What the task asks:
Take the line containing "[0:09.00-0:09.90]" through the last line of the data and retype those lines exactly. Pictures do not belong in the copy.

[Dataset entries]
•••••
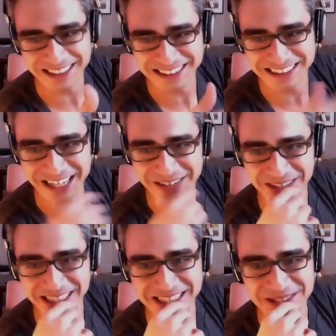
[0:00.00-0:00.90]

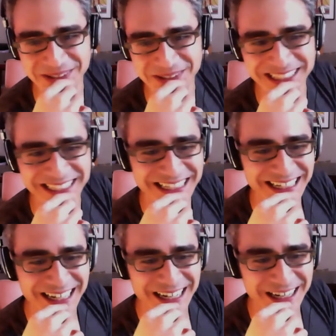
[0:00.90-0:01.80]
diving into it,
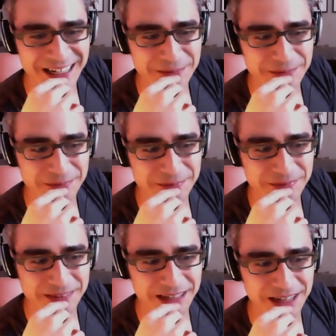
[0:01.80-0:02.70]
I
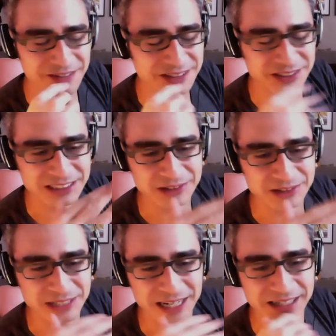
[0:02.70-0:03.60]
eventually just
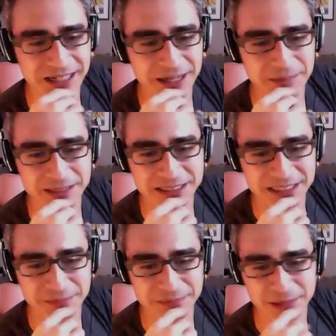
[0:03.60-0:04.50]
sort of hung it up and
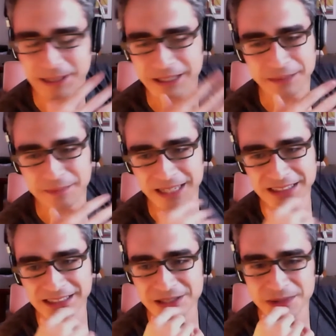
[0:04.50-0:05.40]
said, maybe I'll come back
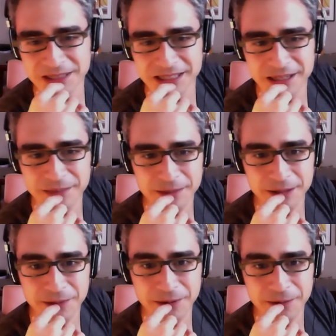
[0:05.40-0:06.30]
to this one day, maybe
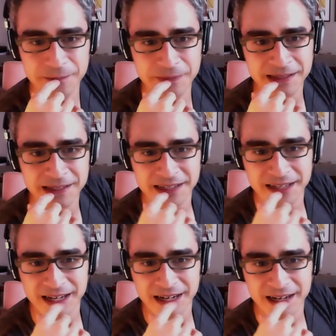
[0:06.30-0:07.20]
I won't.
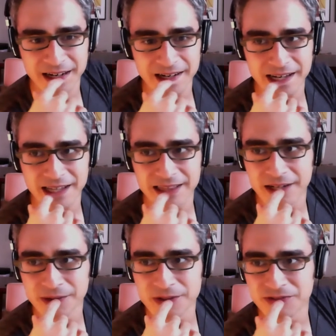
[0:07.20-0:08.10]
And then
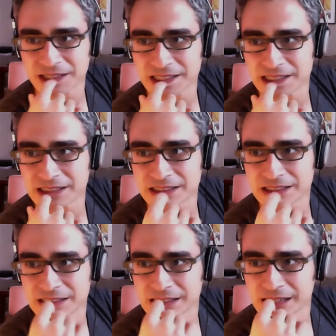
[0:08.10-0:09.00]
it was really
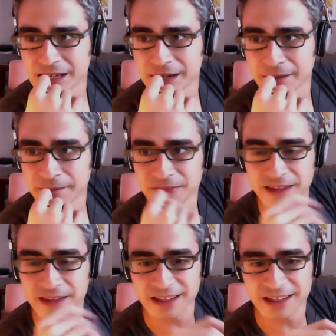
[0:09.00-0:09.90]
just
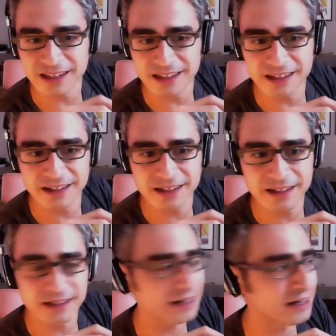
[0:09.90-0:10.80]
the
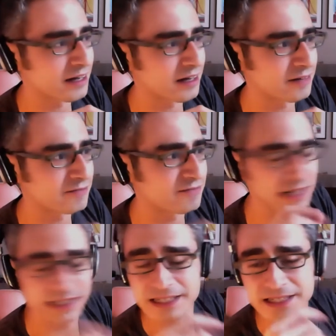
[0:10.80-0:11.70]

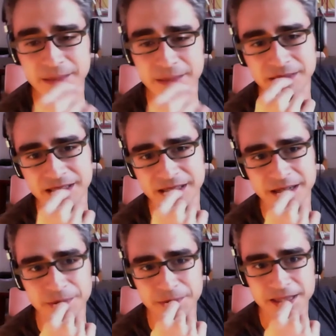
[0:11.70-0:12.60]
finding assembly a
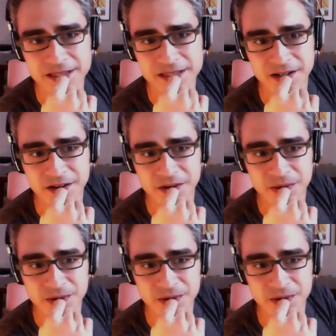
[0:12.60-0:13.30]
couple months ago,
•••••
Answer box:
[0:09.00-0:09.90]
just
[0:09.90-0:10.80]
the
[0:10.80-0:11.70]

[0:11.70-0:12.60]
finding assembly a
[0:12.60-0:13.30]
couple months ago,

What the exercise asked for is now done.